Photo by Andrew Buchanan on Unsplash.
Photo by Andrew Buchanan on Unsplash.

Jakarta, MNEWS.co.id – Hari Kanker Sedunia yang jatuh pada 4 Februari 2019 kemarin telah berlalu. Namun, jumlah penderita kanker di Indonesia kian meningkat. Tercatat, Indonesia menempati peringkat ke-23 di dunia dengan penderita kanker terbanyak, dan urutan ke-8 di Asia Tenggara.

Berdasarkan data Riset Kesehatan Dasar 2018 Kementerian Kesehatan Republik Indonesia, prevalensi tumor atau kanker di Indonesia menunjukkan adanya peningkatan, dari sebelumnya berjumlah 1,4 per seribu penduduk di 2013, berubah menjadi 1,79 per seribu penduduk di 2018. World Health Organization (WHO) juga menunjukkan data pada tahun 2018, kanker menjadi salah satu penyakit yang cukup tinggi terjadi di Indonesia yakni sebesar 2,1 juta kejadian per tahun.

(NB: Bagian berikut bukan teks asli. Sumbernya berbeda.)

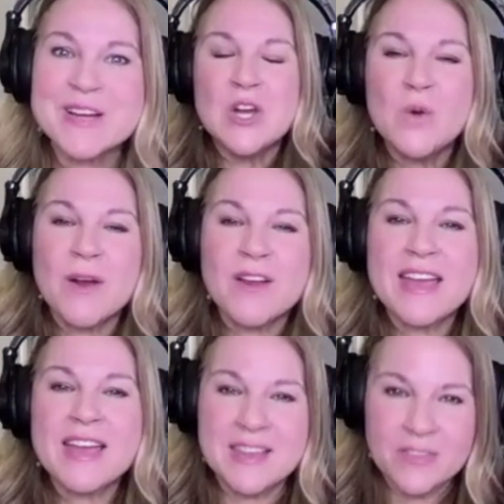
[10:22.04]
Who are they
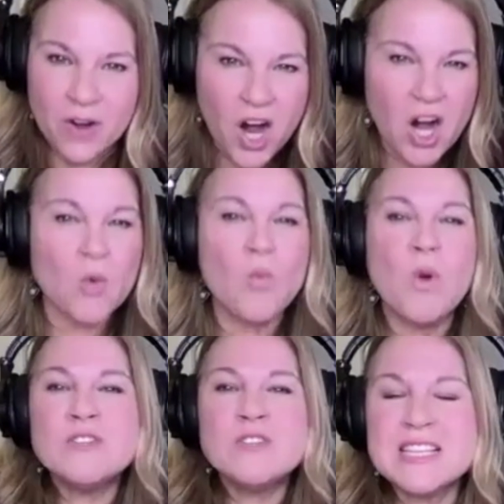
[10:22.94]
in their heart? What
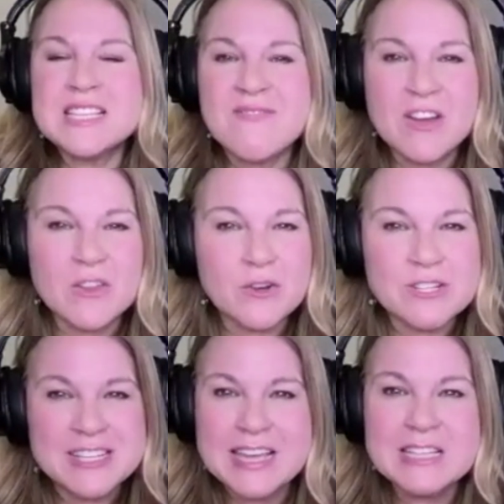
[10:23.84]
do they fill their
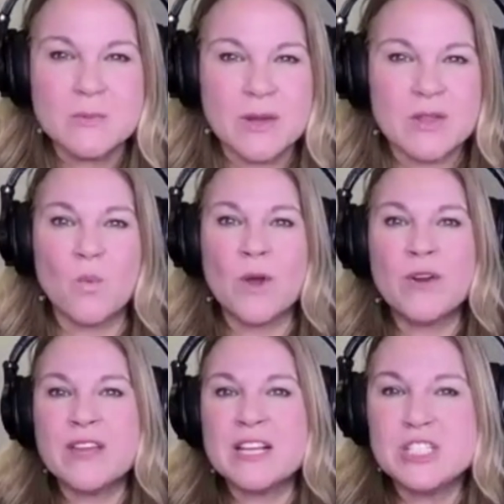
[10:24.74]
days with? What are
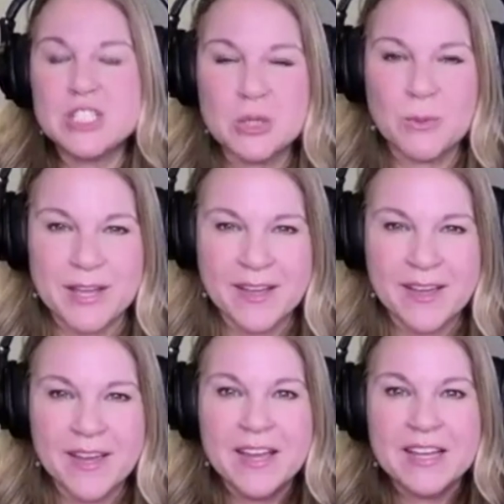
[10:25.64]
they doing?
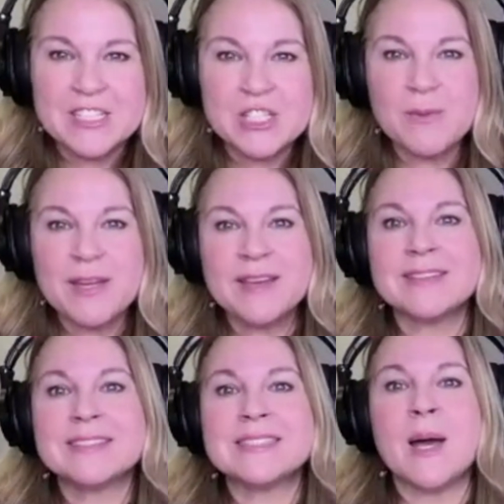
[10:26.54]
Doing
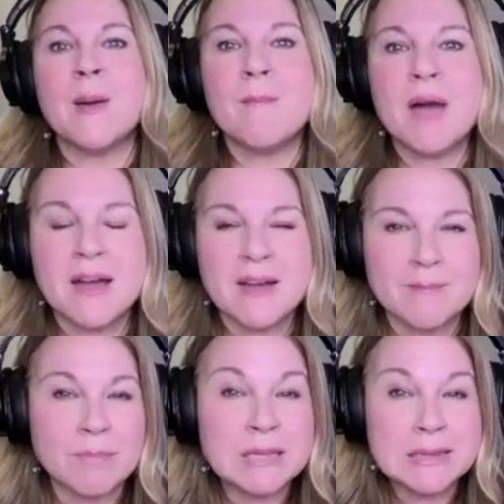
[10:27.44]
some
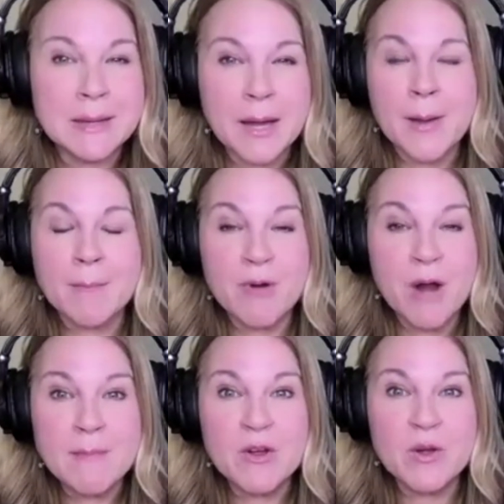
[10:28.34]

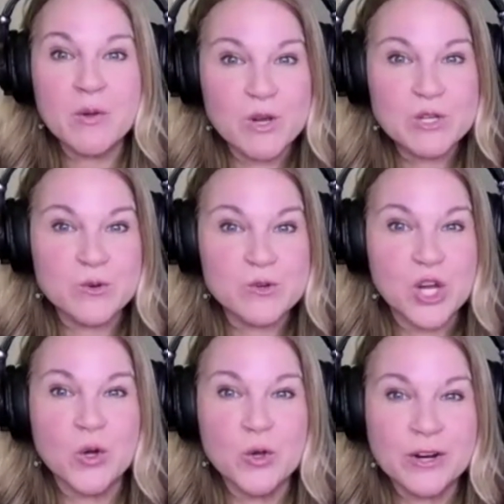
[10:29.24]
primary research on
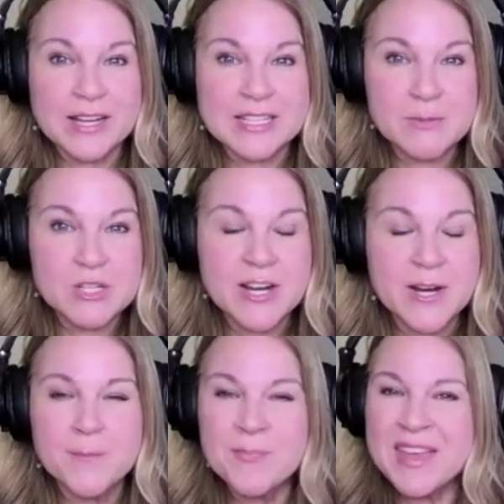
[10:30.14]
who your customers are,
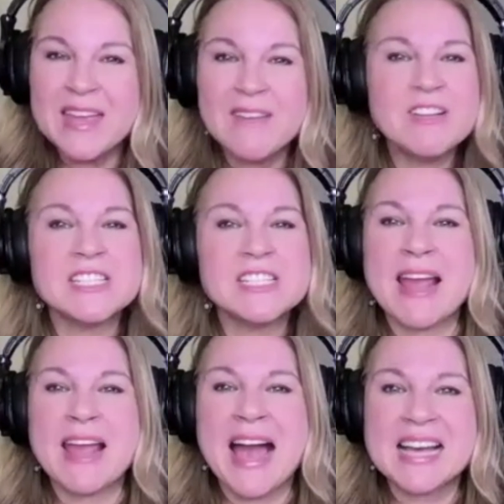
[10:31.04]
even just by
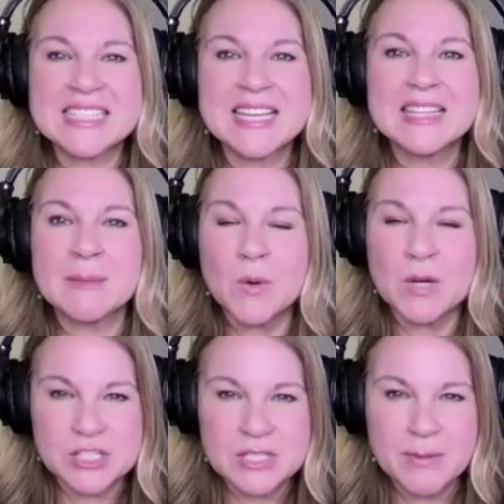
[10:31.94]
asking them
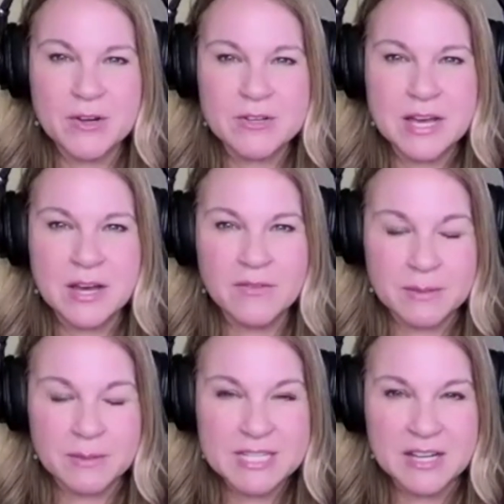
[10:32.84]
questions about
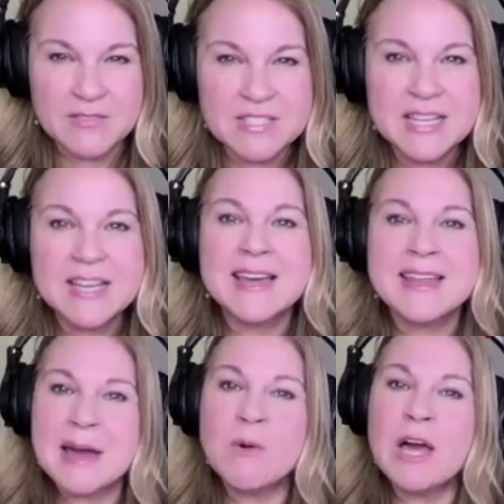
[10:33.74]
themselves,
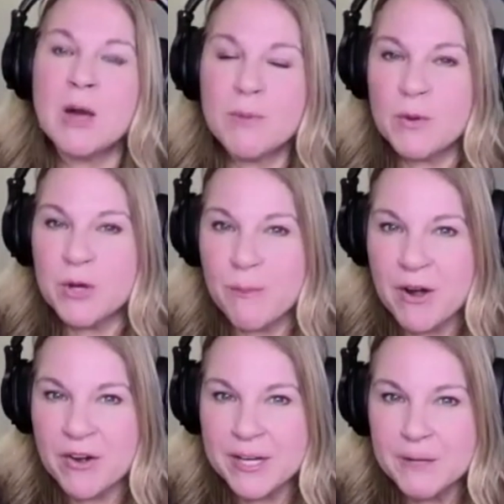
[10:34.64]
that will help you in your
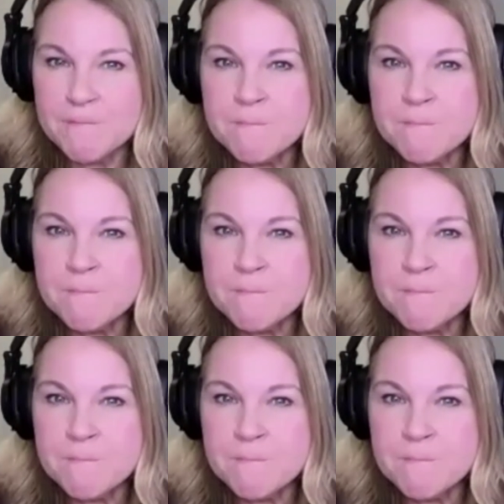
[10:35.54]
marketing.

Hal ini tentu saja menjadi kabar buruk bagi Indonesia, sebab masih banyak masyarakat yang menerapkan pola makan serta gaya hidup yang kurang sehat. Tetapi, ada kabar baik dari Lembaga Ilmu Pengetahuan Indonesia (LIPI) yang menemukan potensi laut untuk mengatasi kanker.

“Salah satu pemicu kanker di antaranya karena pola makan yang salah, faktor genetik dan zat karsinogen dalam tubuh,” jelas Ratih Pangestuti, peneliti Pusat Penelitian Oseanografi LIPI pada kegiatan Media Briefing Hari Kanker Sedunia pada Senin (4/2) di Jakarta, dilansir dari LIPI.

Ratih menjelaskan, Indonesia memiliki potensi kelautan yang bisa dimanfaatkan untuk mencegah dan mengobati kanker. “Indonesia memiliki 1000 spesies rumput laut. Rumput laut coklat seperti Padina sp. dan Sargasum sp. mengandung fucoxanthin yang potensial sebagai antikanker,” jelasnya.

Selain itu, tambah Ratih, juga ada spons laut untuk identifikasi senyawa aktif dan ekstrak dengan aktivitas antikanker yang potensial.

Beberapa kendala yang saat ini dihadapi untuk mengembangkan rumput laut sebagai obat antikanker adalah kesulitan dalam koleksi sampel. “Senyawa aktif hanya ada dalam kuantitas yang sedikit serta toksisitas senyawa aktif dan produksi senyawa yang berkelanjutan dapat memperlambat seluruh proses,” ungkapnya.

Sementara untuk menjadikan rumput laut sebagai bahan pangan untuk mencegah kanker, Ratih menjelaskan pola konsumsi yang masih salah. “Pola konsumsi masyarakat masih tidak proporsional untuk mengkonsumsi bahan makanan yang mengandung omega 3 dan omega 6 yang mampu mencegah penyakit jantung dan kanker,” tambah Ratih.

Ini menjadi peluang bagi LIPI dan para peneliti atau akademisi bekerja sama dengan pelaku Usaha Mikro, Kecil, dan Menengah (UMKM) untuk memproduksi penganan yang mengandung rumput laut. Kerap kita jumpai makanan ringan maupun minuman dengan kandungan rumput laut. Selain menjadi peluang usaha, sekaligus bisa menjadi solusi alternatif untuk mencegah kanker.

Desriani, peneliti Pusat Penelitian Bioteknologi LIPI menjelaskan saat ini LIPI tengah mengembangkan Kit Deteksi Biomarker Kanker Panyudara HER-2 yakni alat deteksi kanker yang dapat digunakan melalui pemeriksaan DNA.

“Kit diagnostik penentuan status HER-2 telah berhasil divalidasi dengan metode gold standar CISH. Tingkat kesesuaiannya tinggi mencapai 86% dan diharapkan bisa membantu mendeteksi dini penyakit kanker,” pungkas Desriani.